Multipart form data from a Wasm frontend is more involved than it looks. The browser’s File API is asynchronous and callback-based, which does not map naturally onto Rust’s async model without careful bridging via web-sys and wasm-bindgen-futures. We got something working, but the Axum handler had to deal with a streaming multipart body, extract the image part, buffer it, and then construct the LLM request — all before the model saw a single byte.
The second problem was size. Raw image uploads let users send anything. A 12MB HEIC photo from an iPhone crashed the handler the first time it arrived.

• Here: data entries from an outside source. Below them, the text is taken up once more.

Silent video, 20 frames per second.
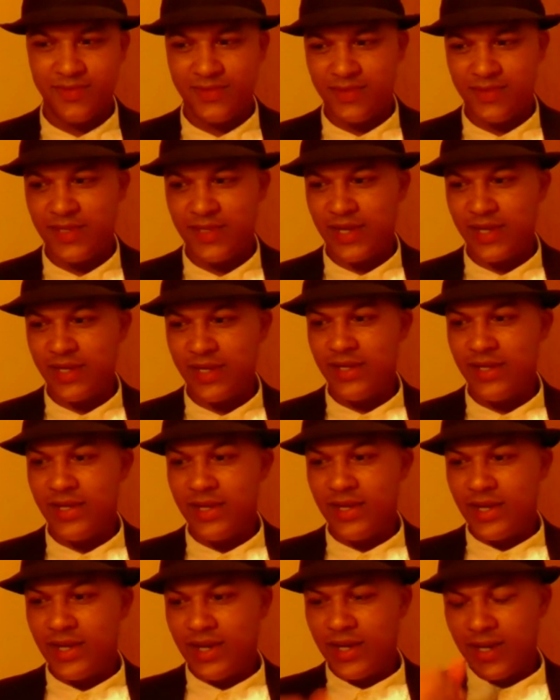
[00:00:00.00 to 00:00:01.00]
Yeah.
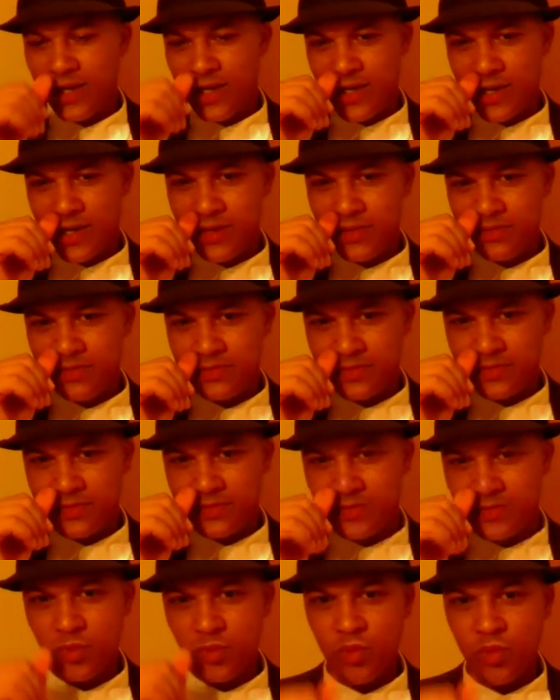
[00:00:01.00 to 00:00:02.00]

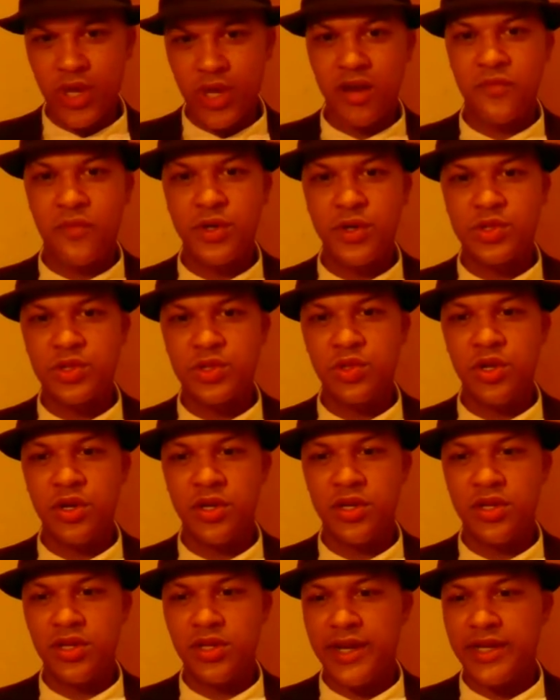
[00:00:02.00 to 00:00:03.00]
We got a first
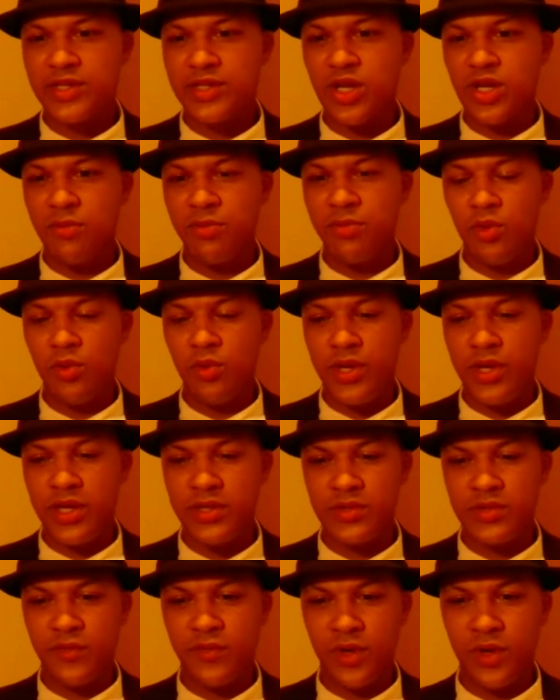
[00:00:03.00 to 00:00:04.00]
look in the last couple of
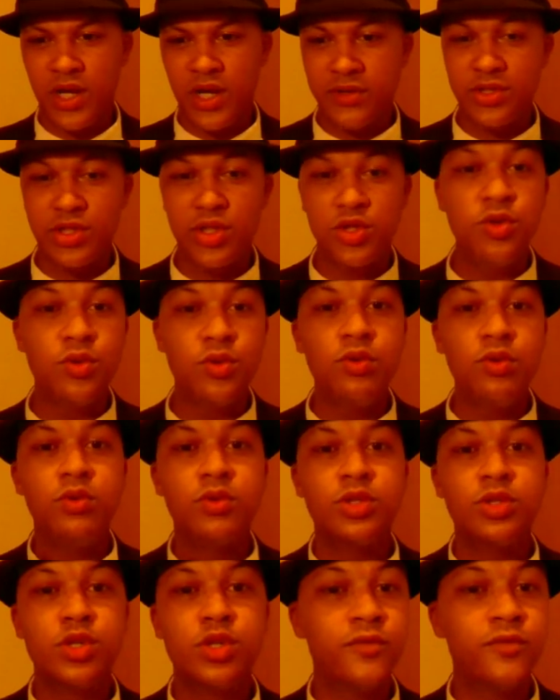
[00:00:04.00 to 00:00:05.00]
weeks for two
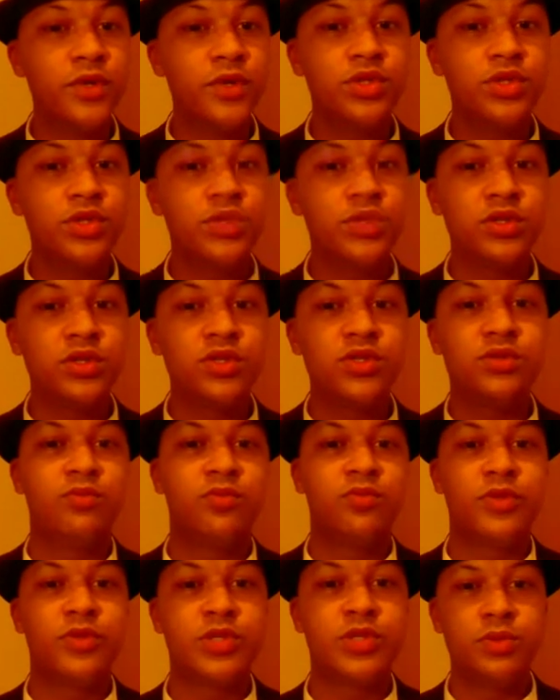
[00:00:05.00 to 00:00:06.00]
first looks
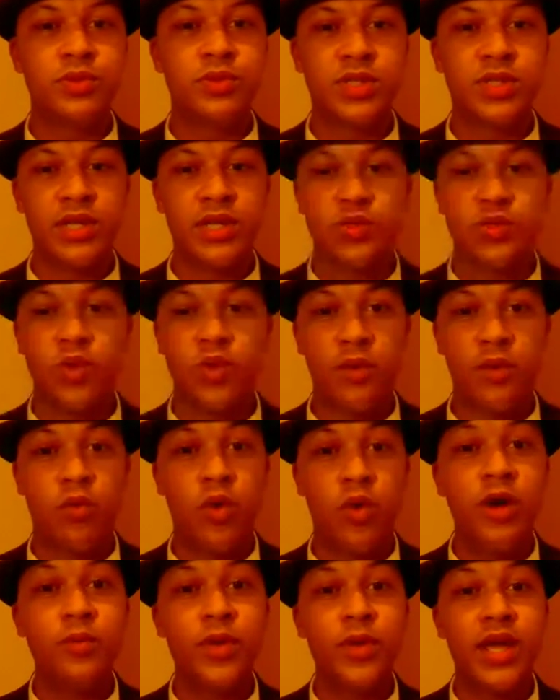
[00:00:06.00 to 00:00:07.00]
from Suicide Squad.
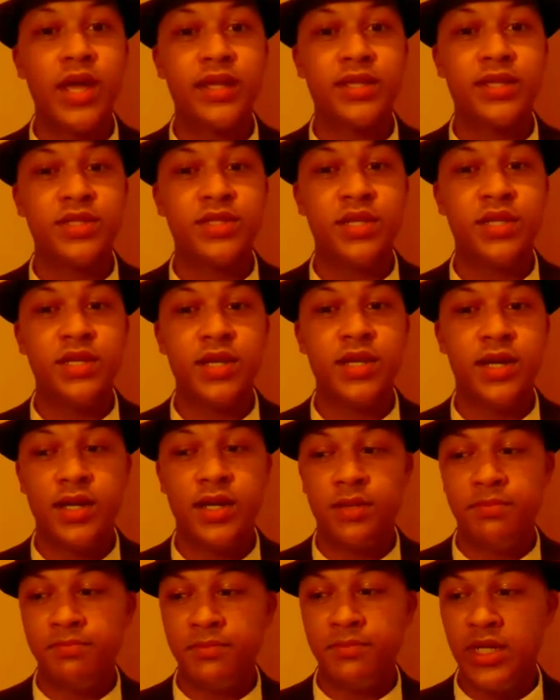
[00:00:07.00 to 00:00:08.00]
One, we got to see
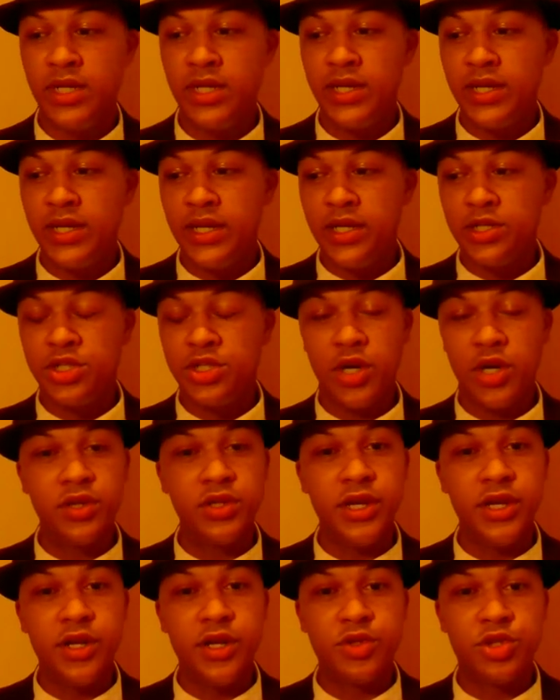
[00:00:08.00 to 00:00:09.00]
Jared
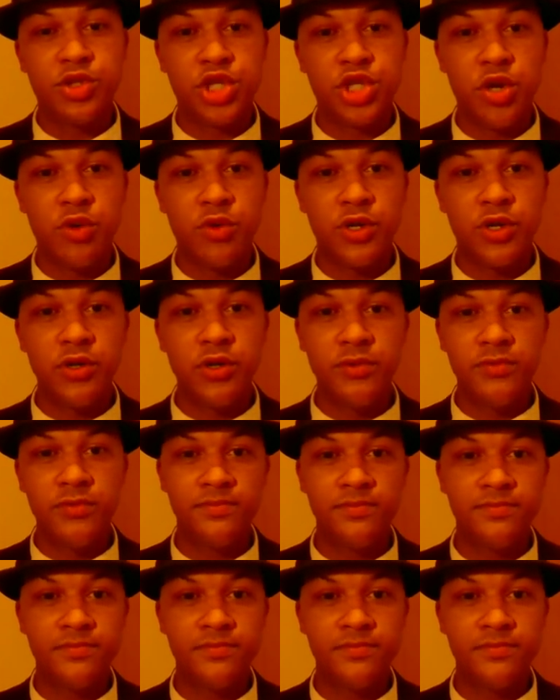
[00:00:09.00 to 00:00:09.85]
Leto's Joker,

We needed a contract between the frontend and backend about what would be transmitted — not raw bytes, but a structured payload both sides agreed on.

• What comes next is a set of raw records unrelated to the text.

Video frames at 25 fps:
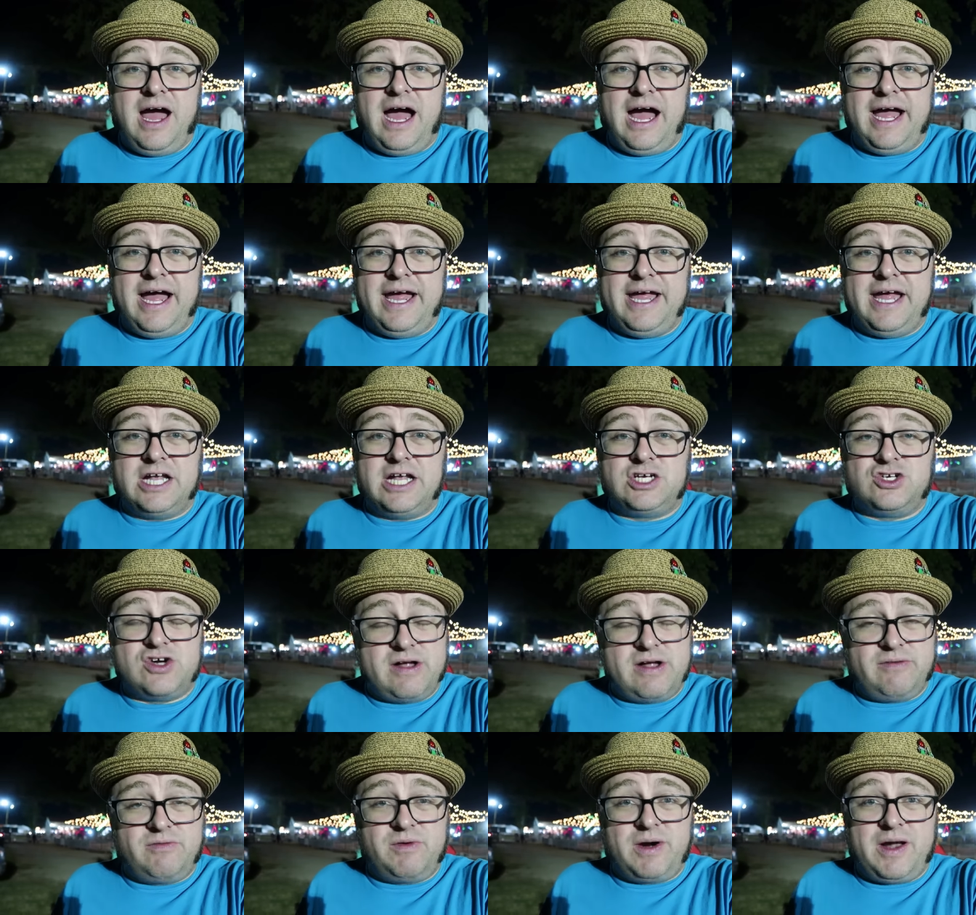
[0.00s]
I
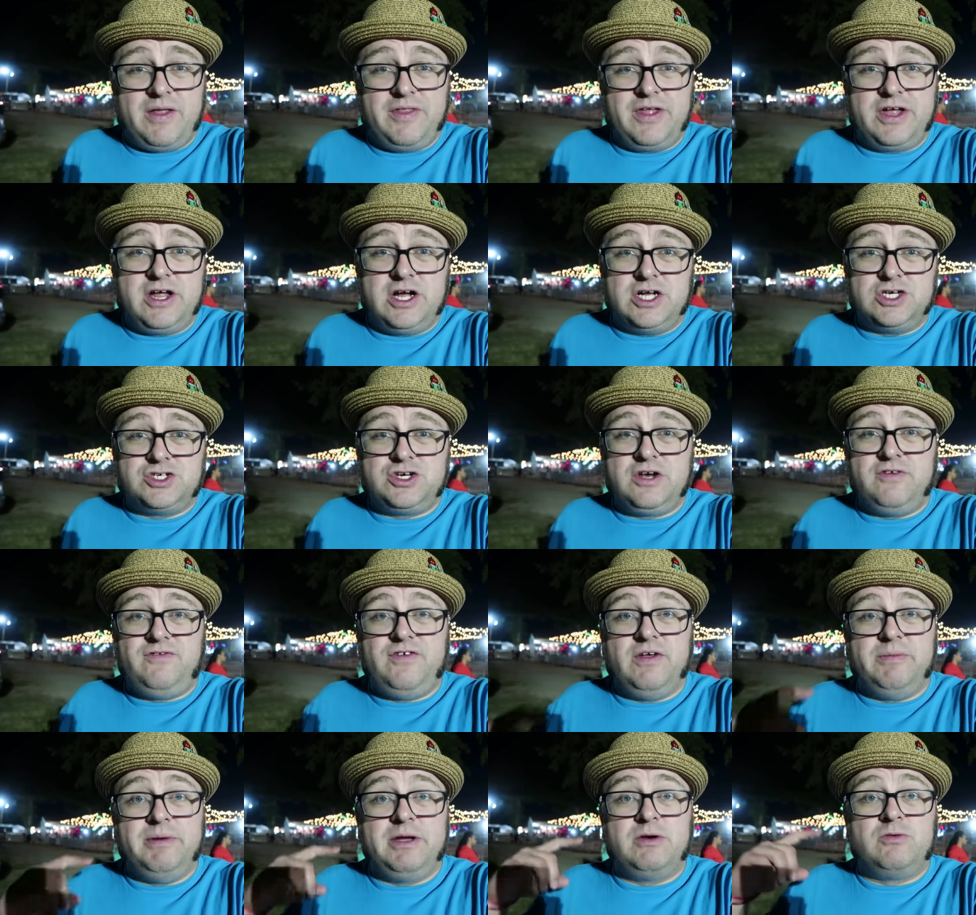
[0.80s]
travel around the country
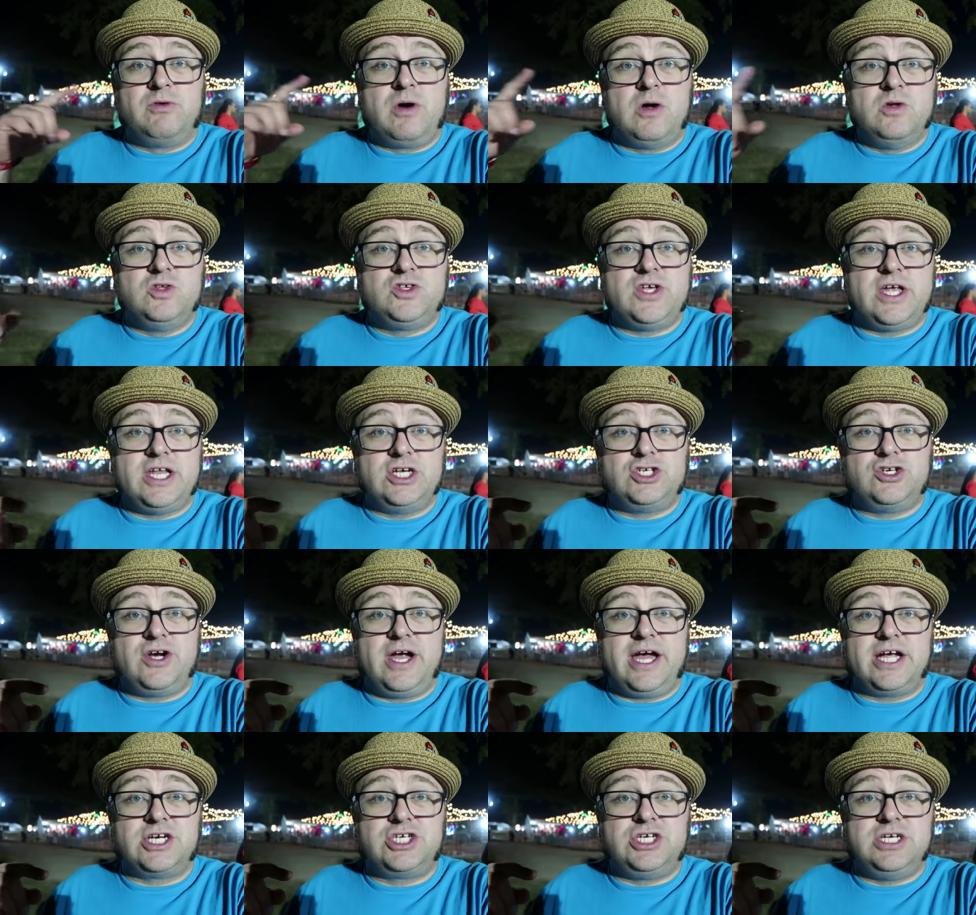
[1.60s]
filming roadside
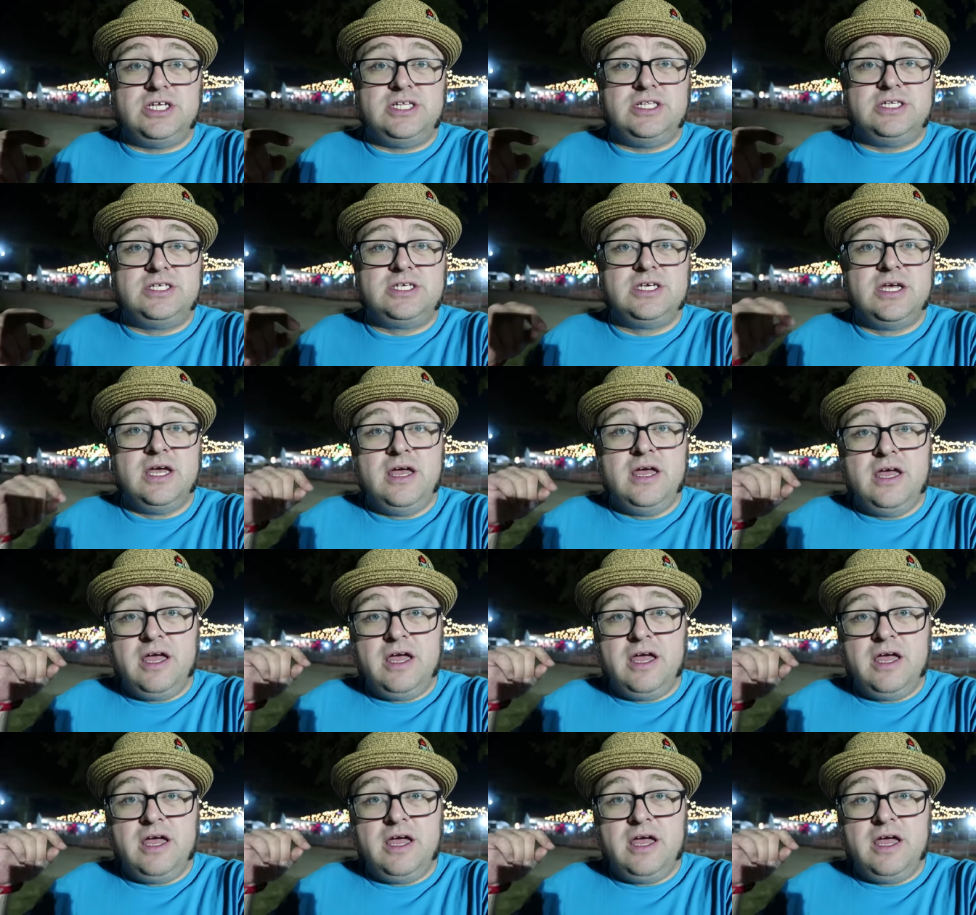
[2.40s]
attractions,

The solution that stuck was simpler: encode the image to Base64 in the browser before it leaves the Wasm layer, and send it as a plain JSON string alongside the text prompt. The backend never touches multipart encoding. The LLM receives a structured compound message. The contract is a Rust struct with serde.
The Implementation #
On the Leptos frontend, we use web-sys to access the browser’s FileReader API and read the uploaded file into a Vec<u8>, then Base64-encode it before sending:
use web_sys::{FileReader, HtmlInputElement};
use wasm_bindgen::JsCast;
fn read_image_as_base64(file: web_sys::File) -> String {
// FileReader reads the file as a data URL (Base64-encoded)

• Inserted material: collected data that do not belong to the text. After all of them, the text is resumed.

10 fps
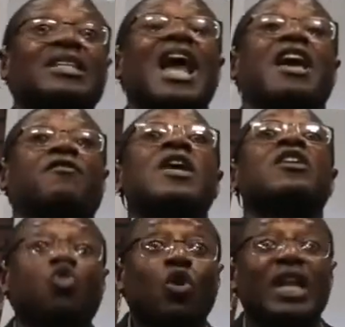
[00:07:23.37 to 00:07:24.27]
life
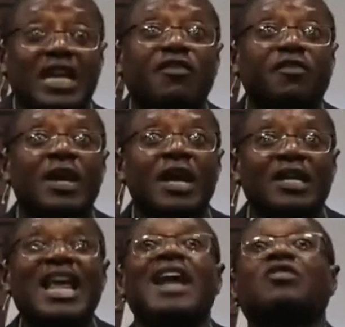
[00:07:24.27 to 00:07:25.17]
to live
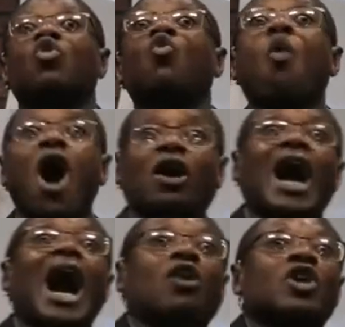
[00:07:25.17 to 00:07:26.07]
than to walk
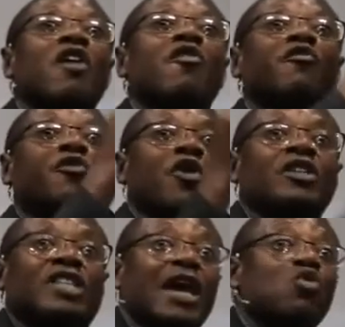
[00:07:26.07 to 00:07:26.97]
out,
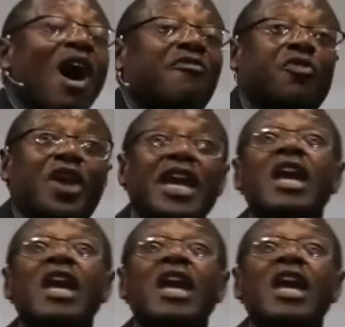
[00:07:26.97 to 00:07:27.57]
say you are free,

let reader = FileReader::new().unwrap();
reader.read_as_data_url(&file).unwrap();
// In practice this is wired to an onload callback via wasm-bindgen-futures
reader.result().unwrap().as_string().unwrap()
}
The encoded string and the text prompt travel together in a single JSON payload:
use serde::{Deserialize, Serialize};
#[derive(Serialize, Deserialize)]
pub struct MultimodalRequest {
pub text_prompt: String,
pub image_base64: Option<String>,
}
On the Axum backend, the handler reconstructs the compound message and forwards both modalities to the LLM:
async fn process_multimodal_request(
Json(payload): Json<MultimodalRequest>,
) {
if let Some(image_data) = payload.image_base64 {
// Construct a compound message with both text and image,
// then pass it to the rig-rs agent.
println!(
"Processing image alongside prompt: {}",
payload.text_prompt
);
}
}
A few constraints are worth stating plainly. The model struggles with low-contrast images and poor lighting — the visual equivalent of mumbled speech. Very large images exceed payload limits or make each request expensive to run. We enforce a 4MB cap in the Leptos layer before encoding, return a visible error to the user rather than silently dropping the image, and strip the data:image/...;base64, prefix before forwarding to the model.
The Result #
Once this was in place, the complaint inverted. Users started sending us examples of things they could do that surprised them — screenshots of error logs, photos of hardware they wanted identified, wireframes they wanted reviewed for accessibility. The title earns itself here: Miranda, isolated on Prospero’s island and having never seen the wider world, calls it a brave new world when it finally comes into view. Our application, having processed only text for its entire existence, now opens its eyes.
The implementation is straightforward once the encoding contract is clear. The interesting part is what becomes possible: the text channel and the visual channel collapse into a single conversation, and the model reasons over both as naturally as a person reading a message that comes with an attachment.